The takeaway here is the urgency to modernize security defenses, foster a culture of cyber readiness, and treat cybersecurity as a shared responsibility across the healthcare ecosystem. We also must work together: sharing threat intelligence, strengthening partnerships with government agencies, and preparing not just for attacks, but for rapid, coordinated recovery. 

Recommendations: 

  • Strengthen ransomware defenses with advanced network segmentation, isolated and immutable backups, and continuous security monitoring. 
  • Ensure all business continuity and disaster recovery plans are tested under ransomware and extended outage scenarios. 
  • Actively participate in healthcare-focused threat intelligence sharing programs like ISACs to improve collective defense. 

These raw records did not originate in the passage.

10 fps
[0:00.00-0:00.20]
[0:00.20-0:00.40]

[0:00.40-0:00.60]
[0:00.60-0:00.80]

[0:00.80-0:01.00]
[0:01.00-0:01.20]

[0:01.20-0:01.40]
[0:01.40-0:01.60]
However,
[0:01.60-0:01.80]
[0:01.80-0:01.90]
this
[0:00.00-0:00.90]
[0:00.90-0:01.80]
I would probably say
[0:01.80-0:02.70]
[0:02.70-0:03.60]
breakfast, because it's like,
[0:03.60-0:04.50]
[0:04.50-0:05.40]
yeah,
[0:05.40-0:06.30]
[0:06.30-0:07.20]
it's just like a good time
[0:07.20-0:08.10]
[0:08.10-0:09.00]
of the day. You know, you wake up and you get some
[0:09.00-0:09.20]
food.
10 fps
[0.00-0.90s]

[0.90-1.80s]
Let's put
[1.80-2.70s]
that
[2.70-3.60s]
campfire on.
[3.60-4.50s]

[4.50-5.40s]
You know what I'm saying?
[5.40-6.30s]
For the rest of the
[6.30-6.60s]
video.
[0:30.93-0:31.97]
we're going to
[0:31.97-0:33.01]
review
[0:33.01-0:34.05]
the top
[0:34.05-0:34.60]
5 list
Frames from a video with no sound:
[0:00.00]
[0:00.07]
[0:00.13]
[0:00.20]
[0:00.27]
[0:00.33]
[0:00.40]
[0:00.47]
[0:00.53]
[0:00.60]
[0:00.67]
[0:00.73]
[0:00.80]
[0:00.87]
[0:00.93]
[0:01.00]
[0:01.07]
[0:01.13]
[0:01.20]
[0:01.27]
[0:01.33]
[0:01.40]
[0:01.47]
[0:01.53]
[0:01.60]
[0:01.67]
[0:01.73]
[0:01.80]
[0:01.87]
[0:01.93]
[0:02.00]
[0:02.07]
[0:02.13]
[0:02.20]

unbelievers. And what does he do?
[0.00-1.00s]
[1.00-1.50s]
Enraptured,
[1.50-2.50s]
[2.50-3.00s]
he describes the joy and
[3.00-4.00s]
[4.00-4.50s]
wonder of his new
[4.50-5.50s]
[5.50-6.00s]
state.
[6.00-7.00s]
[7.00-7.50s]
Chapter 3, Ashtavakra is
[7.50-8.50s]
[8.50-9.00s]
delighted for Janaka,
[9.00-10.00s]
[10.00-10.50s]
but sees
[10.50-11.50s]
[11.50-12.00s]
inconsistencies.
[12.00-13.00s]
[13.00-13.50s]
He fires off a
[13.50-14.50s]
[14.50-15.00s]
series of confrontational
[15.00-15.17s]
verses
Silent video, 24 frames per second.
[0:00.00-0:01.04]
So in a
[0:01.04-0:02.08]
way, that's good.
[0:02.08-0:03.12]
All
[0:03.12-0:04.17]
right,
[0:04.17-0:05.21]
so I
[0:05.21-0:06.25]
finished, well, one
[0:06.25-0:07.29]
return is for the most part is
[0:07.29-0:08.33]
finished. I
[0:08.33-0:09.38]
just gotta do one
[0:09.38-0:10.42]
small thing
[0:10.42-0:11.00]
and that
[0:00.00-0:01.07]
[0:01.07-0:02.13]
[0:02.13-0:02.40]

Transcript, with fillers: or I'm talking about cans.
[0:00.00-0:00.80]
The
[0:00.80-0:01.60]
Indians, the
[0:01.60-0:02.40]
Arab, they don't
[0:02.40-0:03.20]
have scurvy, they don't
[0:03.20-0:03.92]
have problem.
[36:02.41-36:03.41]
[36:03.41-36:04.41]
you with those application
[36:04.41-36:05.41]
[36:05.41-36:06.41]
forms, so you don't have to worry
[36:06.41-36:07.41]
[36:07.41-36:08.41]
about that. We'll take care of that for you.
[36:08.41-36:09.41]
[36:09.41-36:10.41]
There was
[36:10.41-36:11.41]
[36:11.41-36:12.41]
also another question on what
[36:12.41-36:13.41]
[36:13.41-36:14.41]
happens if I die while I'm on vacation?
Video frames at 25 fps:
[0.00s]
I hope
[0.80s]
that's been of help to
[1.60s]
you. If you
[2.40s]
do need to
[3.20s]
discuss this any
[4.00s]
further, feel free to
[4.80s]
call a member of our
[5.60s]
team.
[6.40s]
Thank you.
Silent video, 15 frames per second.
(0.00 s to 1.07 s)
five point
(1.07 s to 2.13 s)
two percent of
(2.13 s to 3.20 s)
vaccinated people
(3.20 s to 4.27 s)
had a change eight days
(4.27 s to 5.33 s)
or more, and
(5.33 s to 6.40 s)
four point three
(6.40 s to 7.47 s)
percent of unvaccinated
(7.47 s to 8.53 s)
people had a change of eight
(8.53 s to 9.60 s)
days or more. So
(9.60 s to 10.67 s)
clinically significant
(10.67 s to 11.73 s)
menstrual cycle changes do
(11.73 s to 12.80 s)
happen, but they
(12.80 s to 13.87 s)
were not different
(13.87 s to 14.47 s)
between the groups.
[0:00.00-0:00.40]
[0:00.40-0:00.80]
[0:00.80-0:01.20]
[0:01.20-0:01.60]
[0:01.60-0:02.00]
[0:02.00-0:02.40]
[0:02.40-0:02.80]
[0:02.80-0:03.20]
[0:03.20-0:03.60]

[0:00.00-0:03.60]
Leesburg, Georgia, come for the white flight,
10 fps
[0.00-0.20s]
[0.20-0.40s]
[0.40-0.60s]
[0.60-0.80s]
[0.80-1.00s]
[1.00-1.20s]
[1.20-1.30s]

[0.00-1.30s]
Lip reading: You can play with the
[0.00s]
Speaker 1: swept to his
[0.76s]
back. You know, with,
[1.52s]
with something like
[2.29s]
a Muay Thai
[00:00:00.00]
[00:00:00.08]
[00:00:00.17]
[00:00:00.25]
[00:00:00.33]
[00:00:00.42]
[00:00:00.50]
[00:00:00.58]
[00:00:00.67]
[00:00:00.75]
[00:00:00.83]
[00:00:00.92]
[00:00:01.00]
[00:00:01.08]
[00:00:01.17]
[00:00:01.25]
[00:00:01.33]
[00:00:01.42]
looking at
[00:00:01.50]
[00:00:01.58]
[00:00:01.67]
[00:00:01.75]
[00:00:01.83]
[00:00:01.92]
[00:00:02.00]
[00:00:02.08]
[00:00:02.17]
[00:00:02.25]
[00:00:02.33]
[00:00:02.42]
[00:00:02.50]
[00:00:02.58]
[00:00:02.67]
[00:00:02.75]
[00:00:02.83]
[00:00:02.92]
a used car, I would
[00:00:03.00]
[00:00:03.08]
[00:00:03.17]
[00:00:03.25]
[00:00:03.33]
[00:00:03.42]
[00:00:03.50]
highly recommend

Questions to Ask Your Team: 

  • How quickly can we restore critical clinical and communication systems if hit by ransomware? 
  • Are our backups truly isolated and recoverable without risking reinfection? 
  • Are we continuously refining our incident response and cyber resilience strategies based on lessons from real-world healthcare breaches? 

Looking Ahead. 

If May showed us anything, it’s that ransomware groups are adapting fast and still view healthcare as prime territory. The playbook is shifting from endpoint bypass tactics to attacks on mid-tier systems. Yet, the impact is increasingly personal: patient care disruptions, operational chaos, and trust are on the line. 

 The Kettering Health breach is not an outlier; it’s a preview of what’s to come. As we look ahead, strengthening defenses isn’t optional but imperative. We must move beyond reactive security to build true resilience, refining incident response, hardening overlooked systems, and closing the visibility gaps that threat actors continue to exploit.